Q: Dear Ethics Lawyer, Another lawyer from our firm and I made a pitch to represent company A, which our firm had not previously represented, in a new matter. We discussed with A the strategy that we would employ if hired, based on the facts from their perspective that they provided to us at the time. Unfortunately, we did not get the work. Six months later, I have been asked to take on a different matter for an existing client B who is now adverse to A, one that is not the same or substantially related to the matter that we discussed with A. May the firm or I take the new matter? Do we need any kind of a waiver to do so?

A: At the conclusion of your unsuccessful pitch discussion, in the language of the Model Rule 1.18, company A was a “prospective client.” At that point, you and your firm were obligated not to use or disclose the information you had received from A, except as Rule 1.9 would permit as to a former client. Rule 1.18(b). Under subsection (c), however, you and the firm are not now prevented from representing a different client adverse to A if you can do so without using or disclosing that information, and the matter is not the same or substantially related to the one you pitched for earlier.

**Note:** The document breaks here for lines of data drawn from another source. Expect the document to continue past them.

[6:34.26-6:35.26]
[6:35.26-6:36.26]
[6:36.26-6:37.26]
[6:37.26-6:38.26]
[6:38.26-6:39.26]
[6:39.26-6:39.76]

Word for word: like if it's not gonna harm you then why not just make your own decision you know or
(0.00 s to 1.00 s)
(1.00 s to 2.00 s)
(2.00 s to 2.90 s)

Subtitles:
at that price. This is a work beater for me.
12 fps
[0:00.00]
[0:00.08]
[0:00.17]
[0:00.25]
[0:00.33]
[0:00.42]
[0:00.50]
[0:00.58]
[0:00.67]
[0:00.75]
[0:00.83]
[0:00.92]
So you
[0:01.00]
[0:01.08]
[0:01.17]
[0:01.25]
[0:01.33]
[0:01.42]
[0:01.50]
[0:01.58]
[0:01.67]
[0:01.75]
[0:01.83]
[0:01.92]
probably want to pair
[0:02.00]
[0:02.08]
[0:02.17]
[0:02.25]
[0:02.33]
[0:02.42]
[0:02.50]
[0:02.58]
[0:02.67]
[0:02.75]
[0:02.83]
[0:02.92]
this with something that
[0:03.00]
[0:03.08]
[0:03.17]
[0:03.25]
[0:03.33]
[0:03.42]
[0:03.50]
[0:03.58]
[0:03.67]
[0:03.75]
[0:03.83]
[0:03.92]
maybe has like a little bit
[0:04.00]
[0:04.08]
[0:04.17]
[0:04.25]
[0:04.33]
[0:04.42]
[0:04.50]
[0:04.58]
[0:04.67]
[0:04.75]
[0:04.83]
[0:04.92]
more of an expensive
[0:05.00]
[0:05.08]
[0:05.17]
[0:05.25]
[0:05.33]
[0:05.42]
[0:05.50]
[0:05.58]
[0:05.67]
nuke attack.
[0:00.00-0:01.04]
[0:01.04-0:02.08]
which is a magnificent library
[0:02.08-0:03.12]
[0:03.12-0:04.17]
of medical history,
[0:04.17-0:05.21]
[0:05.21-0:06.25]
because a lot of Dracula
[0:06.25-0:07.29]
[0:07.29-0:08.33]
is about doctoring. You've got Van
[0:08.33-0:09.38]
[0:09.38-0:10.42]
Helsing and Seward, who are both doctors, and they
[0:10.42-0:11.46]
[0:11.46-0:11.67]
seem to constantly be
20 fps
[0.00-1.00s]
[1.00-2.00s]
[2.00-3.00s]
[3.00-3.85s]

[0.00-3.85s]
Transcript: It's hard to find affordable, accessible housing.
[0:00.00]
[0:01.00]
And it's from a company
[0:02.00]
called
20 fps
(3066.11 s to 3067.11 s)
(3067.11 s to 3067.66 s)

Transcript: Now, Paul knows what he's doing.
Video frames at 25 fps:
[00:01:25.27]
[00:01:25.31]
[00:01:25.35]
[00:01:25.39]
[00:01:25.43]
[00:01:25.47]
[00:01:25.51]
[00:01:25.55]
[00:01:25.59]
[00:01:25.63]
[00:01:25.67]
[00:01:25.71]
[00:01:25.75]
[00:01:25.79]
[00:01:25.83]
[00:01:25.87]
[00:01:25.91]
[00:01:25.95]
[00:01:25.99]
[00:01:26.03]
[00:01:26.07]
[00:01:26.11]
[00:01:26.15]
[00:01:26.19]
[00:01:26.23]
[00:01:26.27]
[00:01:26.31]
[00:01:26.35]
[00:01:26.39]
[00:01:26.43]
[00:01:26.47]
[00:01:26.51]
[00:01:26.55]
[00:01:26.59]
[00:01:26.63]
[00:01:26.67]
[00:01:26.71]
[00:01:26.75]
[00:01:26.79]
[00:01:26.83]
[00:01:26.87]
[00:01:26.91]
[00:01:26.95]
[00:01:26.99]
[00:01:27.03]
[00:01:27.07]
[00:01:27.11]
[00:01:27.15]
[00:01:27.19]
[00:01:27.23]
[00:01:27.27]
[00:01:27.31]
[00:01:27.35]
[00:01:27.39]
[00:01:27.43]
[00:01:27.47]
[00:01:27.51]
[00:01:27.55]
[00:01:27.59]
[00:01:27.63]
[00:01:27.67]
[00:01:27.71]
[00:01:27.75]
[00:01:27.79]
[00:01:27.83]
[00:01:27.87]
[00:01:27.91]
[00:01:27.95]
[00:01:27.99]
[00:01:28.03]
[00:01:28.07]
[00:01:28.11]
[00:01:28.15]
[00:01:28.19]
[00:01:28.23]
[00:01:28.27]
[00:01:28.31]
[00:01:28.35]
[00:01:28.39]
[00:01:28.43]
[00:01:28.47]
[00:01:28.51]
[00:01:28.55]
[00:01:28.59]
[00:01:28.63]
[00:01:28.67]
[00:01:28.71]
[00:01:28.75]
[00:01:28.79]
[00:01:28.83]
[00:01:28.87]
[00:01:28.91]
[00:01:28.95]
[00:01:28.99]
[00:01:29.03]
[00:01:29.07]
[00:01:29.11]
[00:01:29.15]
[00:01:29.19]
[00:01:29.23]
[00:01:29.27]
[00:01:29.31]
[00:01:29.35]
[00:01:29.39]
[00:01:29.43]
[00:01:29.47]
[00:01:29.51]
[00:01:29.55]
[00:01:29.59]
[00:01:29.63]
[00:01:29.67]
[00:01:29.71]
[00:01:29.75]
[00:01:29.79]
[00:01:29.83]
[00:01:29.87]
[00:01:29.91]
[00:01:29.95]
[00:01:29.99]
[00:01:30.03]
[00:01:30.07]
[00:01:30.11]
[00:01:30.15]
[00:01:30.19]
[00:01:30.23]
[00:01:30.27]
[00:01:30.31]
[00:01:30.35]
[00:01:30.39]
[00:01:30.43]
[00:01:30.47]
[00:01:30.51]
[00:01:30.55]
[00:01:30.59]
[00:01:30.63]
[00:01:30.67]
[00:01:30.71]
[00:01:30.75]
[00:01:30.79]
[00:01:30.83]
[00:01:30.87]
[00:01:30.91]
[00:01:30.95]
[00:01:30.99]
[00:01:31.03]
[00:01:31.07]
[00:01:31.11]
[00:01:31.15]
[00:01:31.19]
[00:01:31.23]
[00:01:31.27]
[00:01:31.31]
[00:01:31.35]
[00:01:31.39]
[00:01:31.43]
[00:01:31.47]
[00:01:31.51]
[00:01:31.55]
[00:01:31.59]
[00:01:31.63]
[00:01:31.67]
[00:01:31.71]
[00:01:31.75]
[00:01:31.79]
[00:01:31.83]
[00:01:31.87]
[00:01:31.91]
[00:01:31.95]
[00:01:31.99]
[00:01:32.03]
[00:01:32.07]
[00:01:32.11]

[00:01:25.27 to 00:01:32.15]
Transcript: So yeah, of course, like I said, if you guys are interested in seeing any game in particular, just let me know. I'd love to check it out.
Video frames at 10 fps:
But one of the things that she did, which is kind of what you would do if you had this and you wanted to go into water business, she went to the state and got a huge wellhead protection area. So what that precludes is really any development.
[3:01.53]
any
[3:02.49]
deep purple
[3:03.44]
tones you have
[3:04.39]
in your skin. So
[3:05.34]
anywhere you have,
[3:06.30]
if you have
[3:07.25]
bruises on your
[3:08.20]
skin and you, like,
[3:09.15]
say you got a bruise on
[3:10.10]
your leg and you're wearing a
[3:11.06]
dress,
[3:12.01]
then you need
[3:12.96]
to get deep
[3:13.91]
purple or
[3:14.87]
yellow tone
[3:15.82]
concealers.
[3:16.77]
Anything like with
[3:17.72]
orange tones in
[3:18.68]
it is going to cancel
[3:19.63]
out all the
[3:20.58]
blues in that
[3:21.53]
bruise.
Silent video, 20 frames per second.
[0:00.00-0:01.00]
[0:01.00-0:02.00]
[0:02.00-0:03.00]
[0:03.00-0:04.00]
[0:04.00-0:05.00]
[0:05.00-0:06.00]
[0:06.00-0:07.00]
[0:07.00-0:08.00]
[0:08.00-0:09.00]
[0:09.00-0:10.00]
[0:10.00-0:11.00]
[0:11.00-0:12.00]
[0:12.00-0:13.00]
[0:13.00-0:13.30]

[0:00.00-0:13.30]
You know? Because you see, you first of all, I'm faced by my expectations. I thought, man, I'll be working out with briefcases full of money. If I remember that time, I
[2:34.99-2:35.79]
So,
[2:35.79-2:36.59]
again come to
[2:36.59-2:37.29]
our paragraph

If the new matter is substantially related to the one you pitched for earlier, then Rule 1.18 (c) precludes you (and your involved colleague’s) involvement in the new representation, but your firm may be able to still take on the new matter. To do so, conditions described in Rule 118(d) must be met: (1) informed consent, confirmed in writing, from both affected parties; or (2) you took reasonable measures at the time of the pitch to avoid exposure to more disqualifying information than was reasonably necessary, you and your colleague who were exposed to information during the pitch are timely screened from any involvement in the new matter and receive no fees from it, and written notice is promptly given to the prospective client of the adversity and screening (giving it an opportunity to take action if it disagrees with how your firm has complied with the rule).